Le HCR condamne les attaques à la bombe menées au Pakistan contre le camp de Jalozaï, qui accueille des déplacés internes

Ceci est un résumé des déclarations du porte-parole du HCR Adrian Edwards – à qui toute citation peut être attribuée – lors de la conférence de presse du 22 mars 2013 au Palais des Nations à Genève.

Le HCR est consterné par l'attaque à la bombe menée hier (jeudi) dans un camp de déplacés internes au nord du Pakistan. L'attaque s'est déroulée contre le camp de Jalozaï, près de Peshawar, dans la province de Khyber Pakhtunkhwa au Pakistan. Dix personnes ont été tuées et plusieurs dizaines d'autres ont été blessées. Les personnes ayant trouvé la mort sont des résidents du camp ainsi qu'un travailleur humanitaire employé par une ONG locale.

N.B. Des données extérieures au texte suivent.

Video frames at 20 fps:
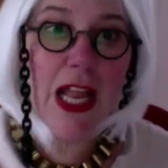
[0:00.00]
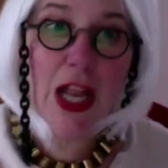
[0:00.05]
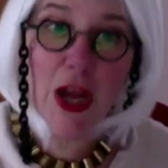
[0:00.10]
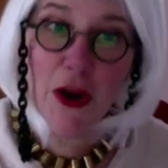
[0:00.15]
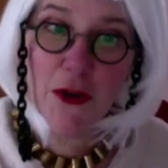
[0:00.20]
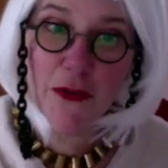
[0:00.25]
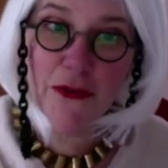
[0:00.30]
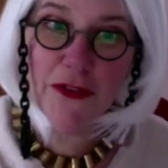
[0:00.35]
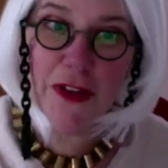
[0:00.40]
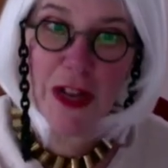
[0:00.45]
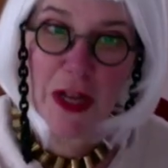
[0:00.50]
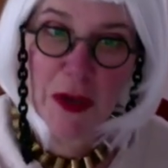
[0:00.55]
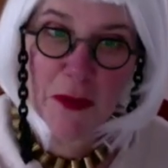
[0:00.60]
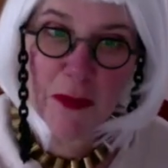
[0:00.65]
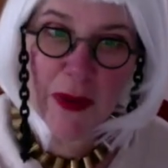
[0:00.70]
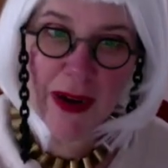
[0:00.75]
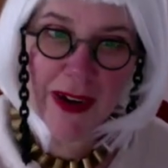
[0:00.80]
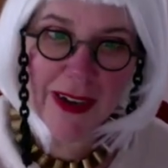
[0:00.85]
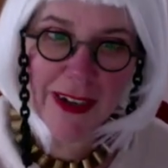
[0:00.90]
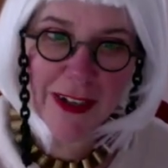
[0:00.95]
Hello, fellow
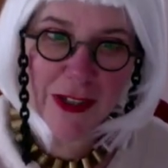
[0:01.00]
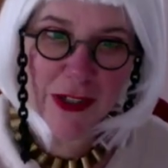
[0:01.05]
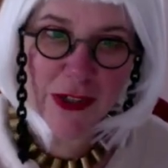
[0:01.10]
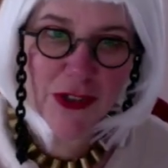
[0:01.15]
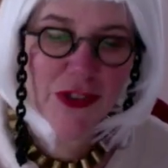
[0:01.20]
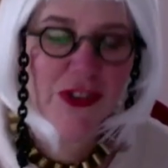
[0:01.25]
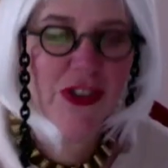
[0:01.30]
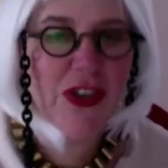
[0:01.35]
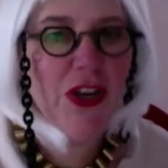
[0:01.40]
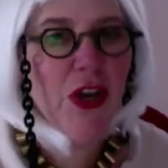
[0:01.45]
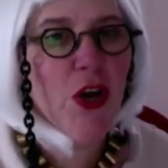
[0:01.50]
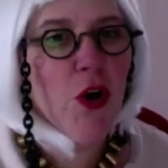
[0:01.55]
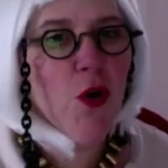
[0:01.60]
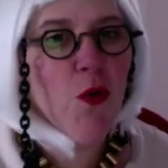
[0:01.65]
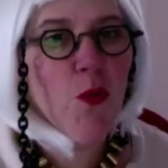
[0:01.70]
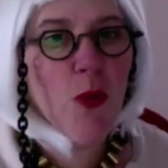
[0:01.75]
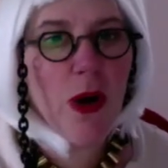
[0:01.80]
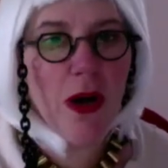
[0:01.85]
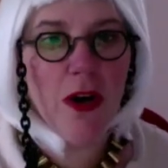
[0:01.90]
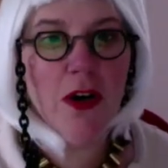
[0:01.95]
miners.
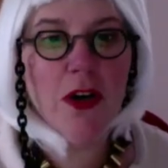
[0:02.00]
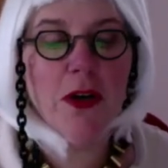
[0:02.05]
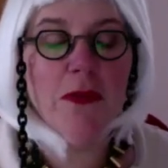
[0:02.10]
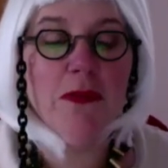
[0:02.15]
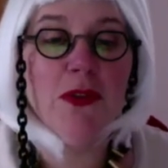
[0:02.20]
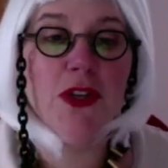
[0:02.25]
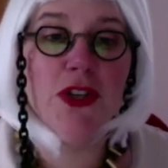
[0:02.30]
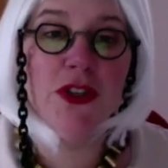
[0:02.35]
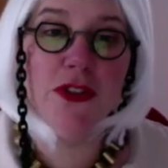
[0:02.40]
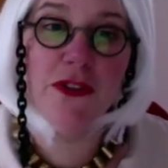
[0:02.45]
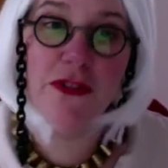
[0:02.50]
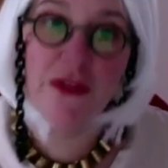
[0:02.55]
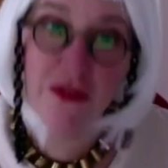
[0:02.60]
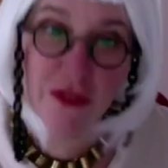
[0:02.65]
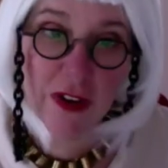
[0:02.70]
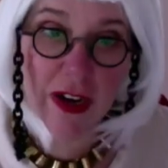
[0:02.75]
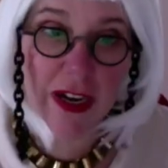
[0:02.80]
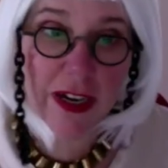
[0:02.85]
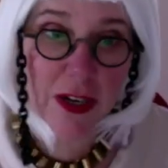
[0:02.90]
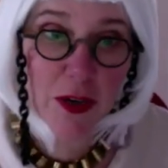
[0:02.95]
Welcome to the
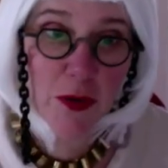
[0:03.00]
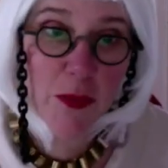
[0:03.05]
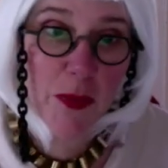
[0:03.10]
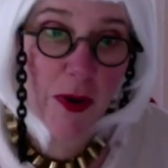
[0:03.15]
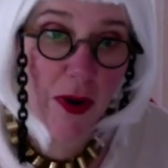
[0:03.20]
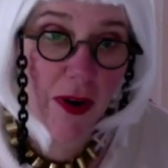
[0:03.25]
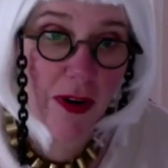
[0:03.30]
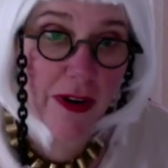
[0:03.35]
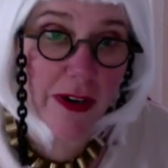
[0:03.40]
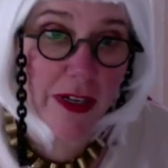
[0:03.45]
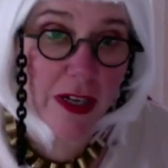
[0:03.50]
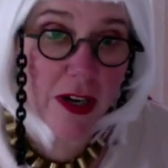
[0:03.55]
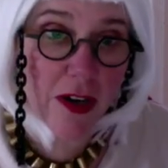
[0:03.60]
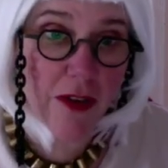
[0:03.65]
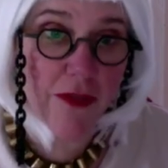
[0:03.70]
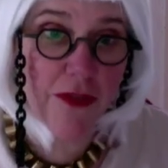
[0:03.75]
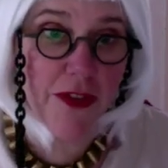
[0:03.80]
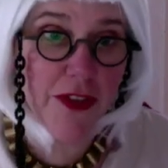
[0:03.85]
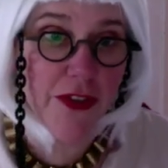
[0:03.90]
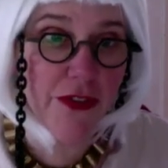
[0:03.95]
final part
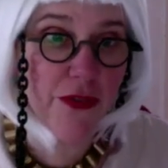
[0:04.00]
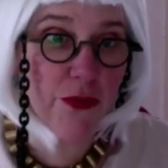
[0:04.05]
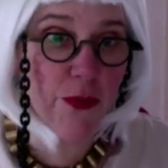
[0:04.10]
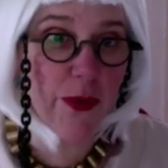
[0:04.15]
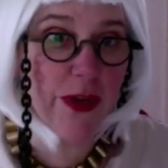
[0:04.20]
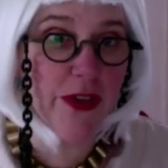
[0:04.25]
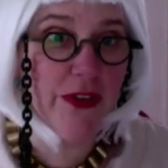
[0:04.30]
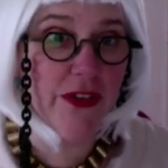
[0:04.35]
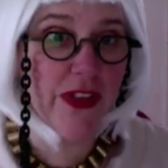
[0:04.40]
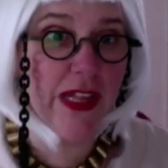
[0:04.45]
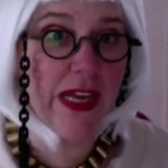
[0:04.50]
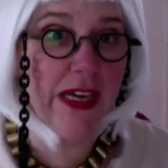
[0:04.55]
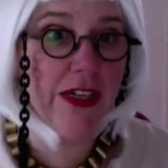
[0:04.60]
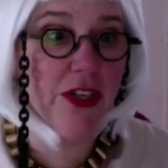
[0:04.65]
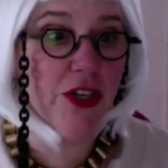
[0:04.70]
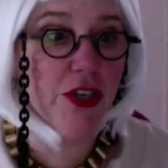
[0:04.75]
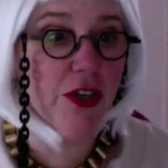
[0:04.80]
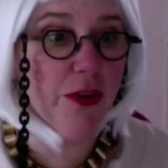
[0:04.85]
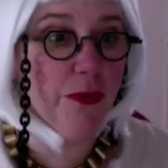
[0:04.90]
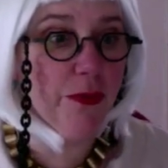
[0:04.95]
of this week's
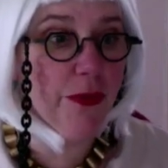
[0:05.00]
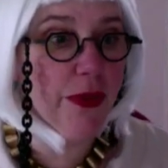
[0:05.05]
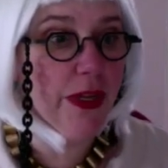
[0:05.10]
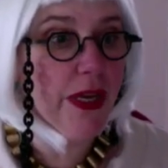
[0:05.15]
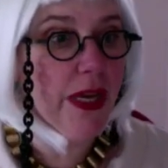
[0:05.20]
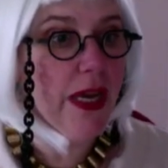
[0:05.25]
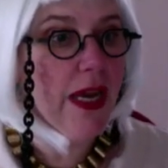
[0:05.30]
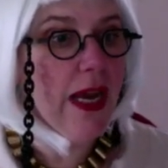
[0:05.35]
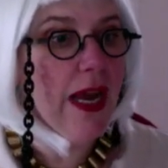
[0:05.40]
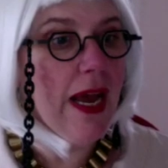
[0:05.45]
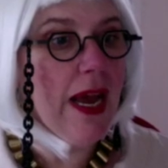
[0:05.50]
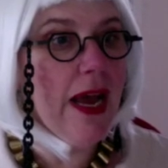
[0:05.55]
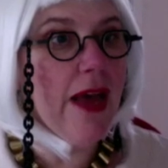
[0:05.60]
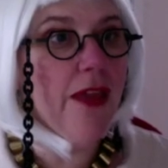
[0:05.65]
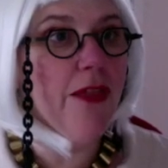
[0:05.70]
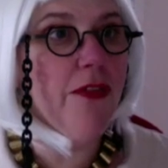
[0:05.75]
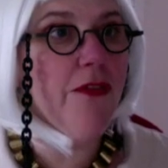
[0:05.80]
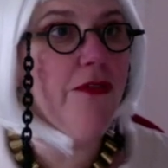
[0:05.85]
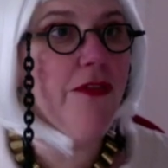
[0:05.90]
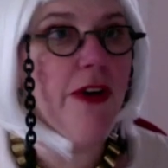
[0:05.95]
lecture.
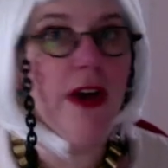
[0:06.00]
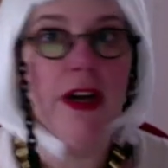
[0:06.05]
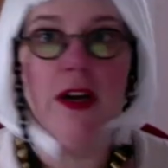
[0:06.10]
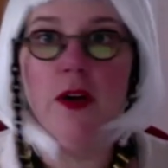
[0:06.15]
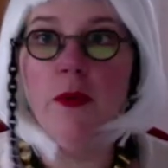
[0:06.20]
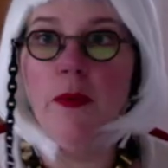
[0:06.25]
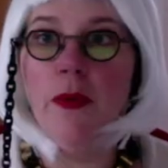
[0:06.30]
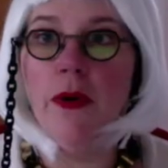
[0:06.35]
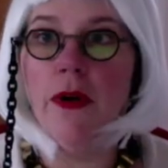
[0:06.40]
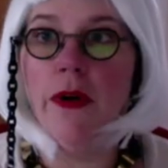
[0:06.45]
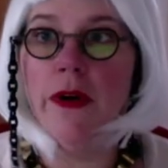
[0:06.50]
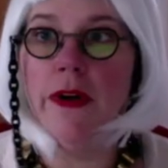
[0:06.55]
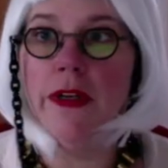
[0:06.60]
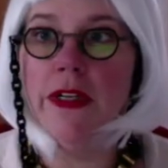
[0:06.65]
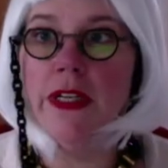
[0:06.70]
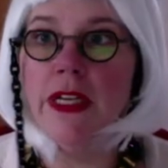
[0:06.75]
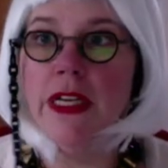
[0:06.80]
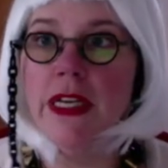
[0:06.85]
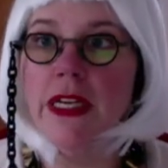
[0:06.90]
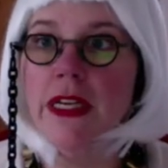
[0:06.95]
And the final
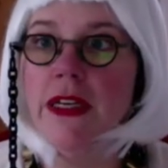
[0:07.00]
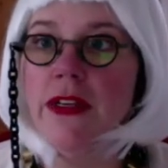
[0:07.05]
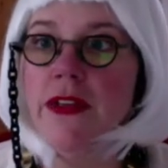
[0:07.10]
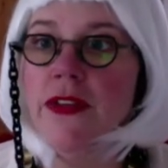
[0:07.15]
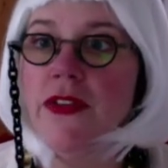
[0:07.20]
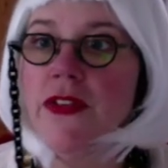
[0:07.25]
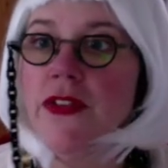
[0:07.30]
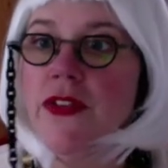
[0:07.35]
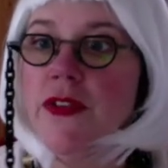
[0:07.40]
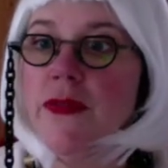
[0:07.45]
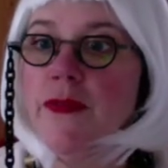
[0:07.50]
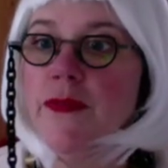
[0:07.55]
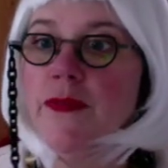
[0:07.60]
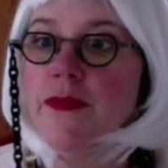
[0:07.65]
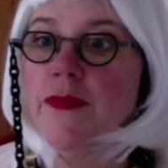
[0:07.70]
part is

Jalozaï est le camp le plus important au Pakistan. Environ 12 500 familles déplacées (soit 57 000 personnes) y sont hébergées.

Nous nous associons au Coordonateur humanitaire des Nations Unies au Pakistan pour exprimer nos sincères condoléances et notre compassion aux familles des personnes qui ont perdu la vie ou qui ont été blessées durant l'attaque. Le HCR exhorte le Pakistan à tout mettre en oeuvre pour renforcer les dispositions en matière de sécurité à la périphérie du camp et pour assurer que les personnes déplacées internes et les travailleurs humanitaires soient en sécurité sans être pris pour cible. Nous appelons également toutes les parties à respecter la vie des civils et le caractère sacré du travail d'aide humanitaire.

Aujourd'hui, tous les services humanitaires dans le camp de Jalozaï ont été suspendus, alors que les agences des Nations Unies évaluent la situation de sécurité. Le HCR, ainsi qu'autres agences d'aide humanitaire, reste engagé pour continuer à porter assistance aux personnes déracinées au Pakistan.